Likewise, while Israeli governments often claim to be unique in the region for protecting queer people (a strategy dubbed pinkwashing by critics), the reality is all too often grim. Reporting for +972 Magazine, Sharona Weiss looks at the story of a Palestinian trans woman to showcase how hollow it is for the regimes’ agitprop to boast of the inclusion and acceptance of queer humanity when so much of the State’s daily running depends on denying the humanity of all Palestinians as well as routinely failing LGBTQIA+ people.
Having been rejected by her family and community, the woman (who goes by MC) talks of layers of structural violence and a nightmare bureaucracy in which her multiple subaltern statuses are frequently weaponised. In particular, it has been hard for her to claim any autonomy, including to work, rendering her powerless in a context where she must contend with various caricatures of her national and gender identities. If transphobia is the natural bedfellow of misogyny, it is also no stranger to racism. Nor, as we shall see, disablism.
Abandoned and Scammed
A large part of the discrimination faced by transgender people relates to access to transition healthcare. A consequence of this is that trans people find ourselves uniquely vulnerable to bad-faith actors seeking to predate on our desperation. Chloe Xiang for Vice News, and Kerrick Goodman-Lucker for Assigned media, have written on a particular odious case involving a fake “estrogen-alternative” being briefly advertised on Twitter by a then-verified account. The drug involved was not only ineffective but dangerous and potentially even lethal.
The answer to this, the only way to protect trans people, is to remove barriers to medical care. Sadly, however, we find the opposite in the US, Israel, Russia, Poland, Hungary, Japan, etc. Healthcare system after healthcare system is unconcerned with harm reduction when it comes to trans lives, content to allow a vulnerable minority to be hyper-exposed to death-dealing grifters in order to fuel a myopic culture war.

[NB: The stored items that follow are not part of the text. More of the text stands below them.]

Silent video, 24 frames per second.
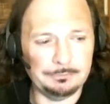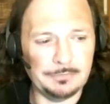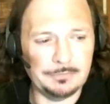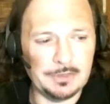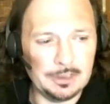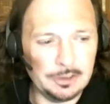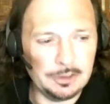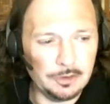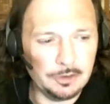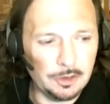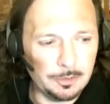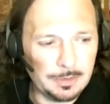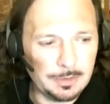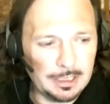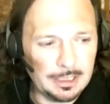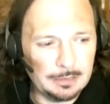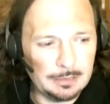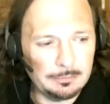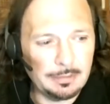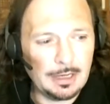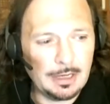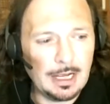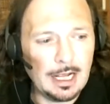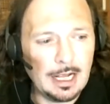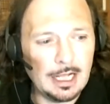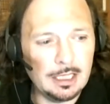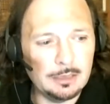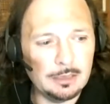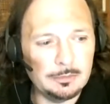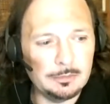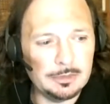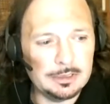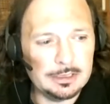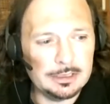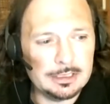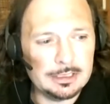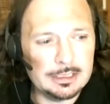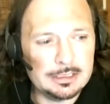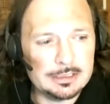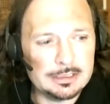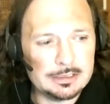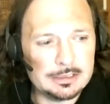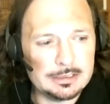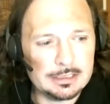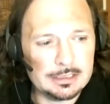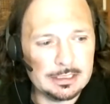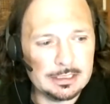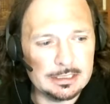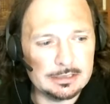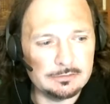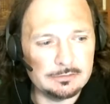European Parliament isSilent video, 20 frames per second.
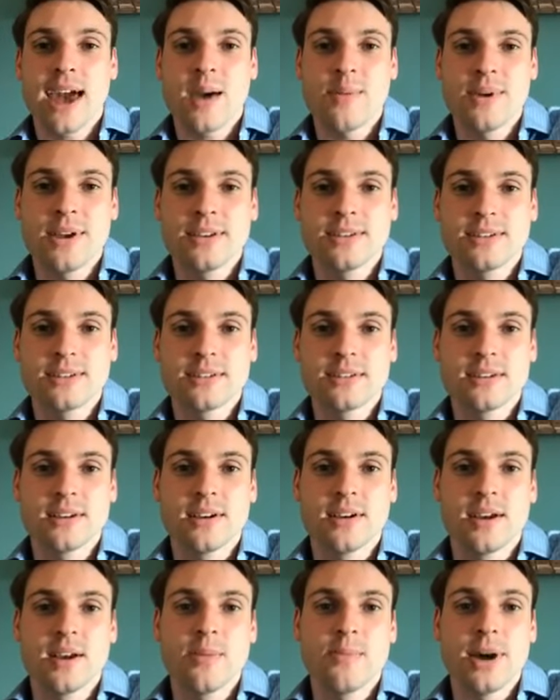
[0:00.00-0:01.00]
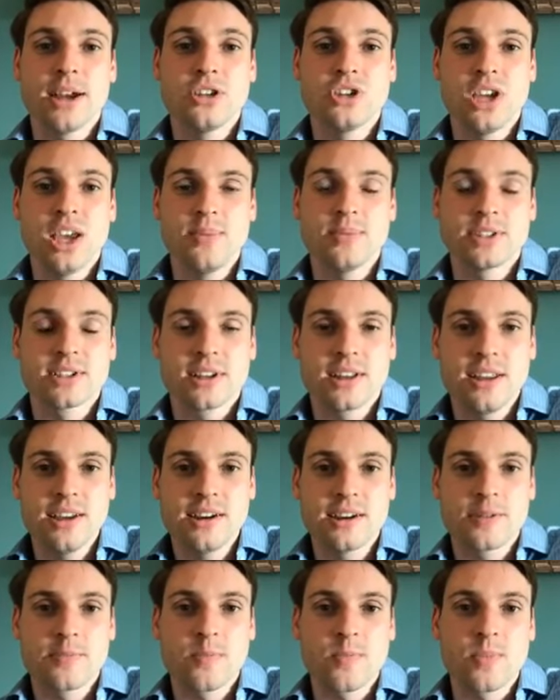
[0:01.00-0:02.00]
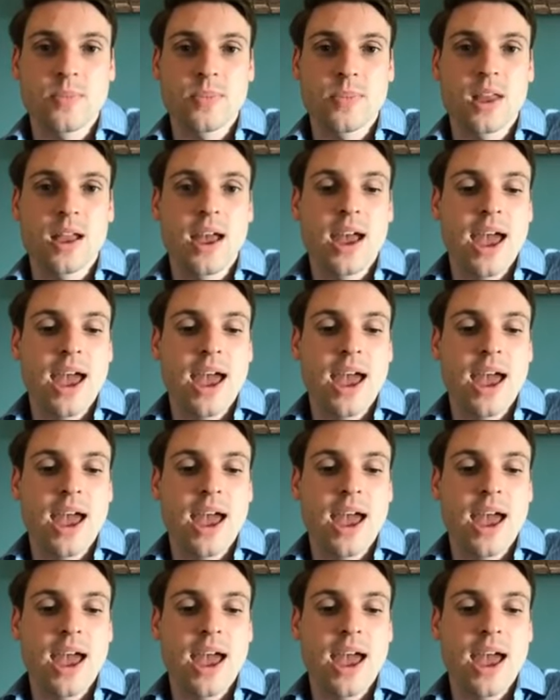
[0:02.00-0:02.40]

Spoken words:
Habits by James Clear,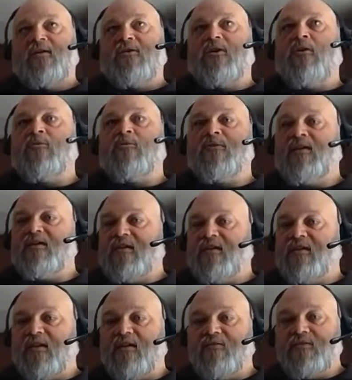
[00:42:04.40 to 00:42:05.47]
Colt nineteen
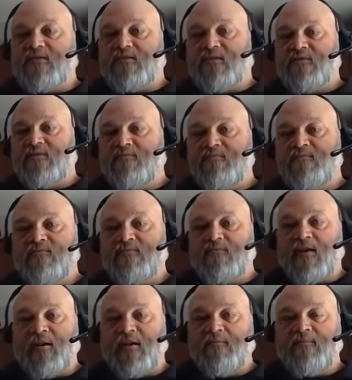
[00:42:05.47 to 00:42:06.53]
elevens,
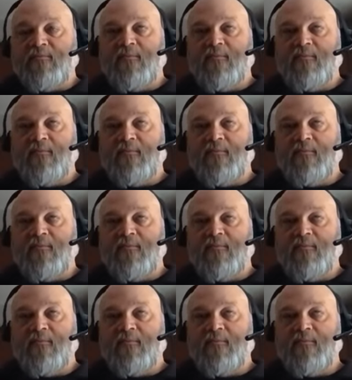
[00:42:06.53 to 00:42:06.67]
right?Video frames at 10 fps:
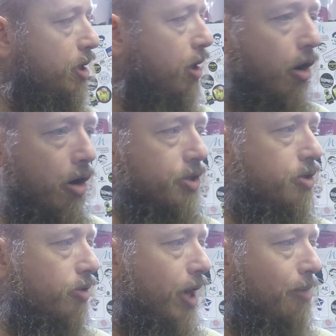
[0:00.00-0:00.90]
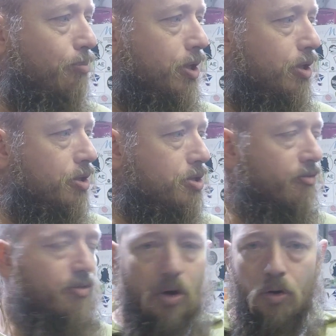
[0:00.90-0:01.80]
I do that because I've
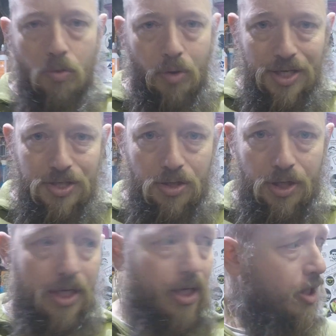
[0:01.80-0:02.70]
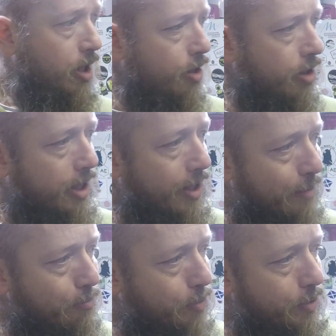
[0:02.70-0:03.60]
always done it, and I
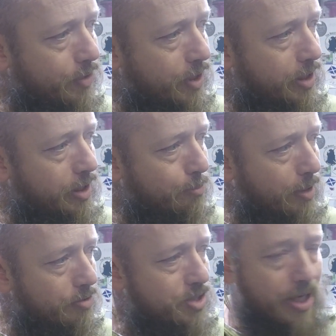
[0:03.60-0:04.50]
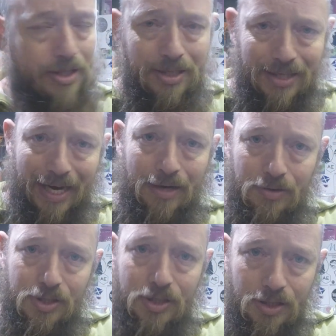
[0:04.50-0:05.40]
clamp the belt sander down
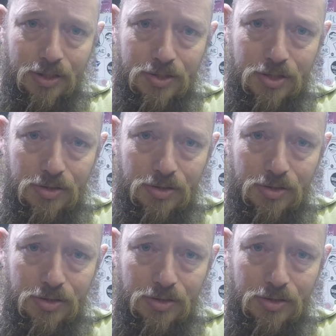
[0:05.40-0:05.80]
to the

Regarding medical autonomy, the fake drug story relates to another case in the UK, which is the focus of an open letter by Trans Safety Network (TSN). This involves “a legal action being undertaken by the parent of an adult autistic trans person [who] is seeking to block an elective procedure the autistic adult has consented to.” TSN has noted that this is not only an attack on transgender people but also violates fundamental principles related to the rights of disabled people, expressly contained in the Mental Capacity Act 2005.
Moreover, they have noted that the action is being pursued by far-right and religious extremist solicitor Paul Conrathe, who also attempted to undermine Gillick competency in the Bell v Tavistock case. Conrathe has a record taking on anti-abortion cases, too, and his track record of using courts to oppose bodily autonomy for trans and disabled people, as well as in reproductive healthcare, can at least be said to be a very clear demonstration of how such struggles are inseparably intertwined.
A*CR Activities
Anti*Capitalist Resistance and many A*CR members are now signatories of the TSN open letter, and we would urge anyone reading to sign and promote it, too. From our founding, we have recognised that different liberatory struggles are not in competition with each other but that the fight for human freedom is the fight against a single inhuman social system that manifests in various instances of human degradation. We neither collapse struggles into a single abstraction nor treat any struggle as unrelated to the social totality. In essence, this is the theoretical basis of solidarity.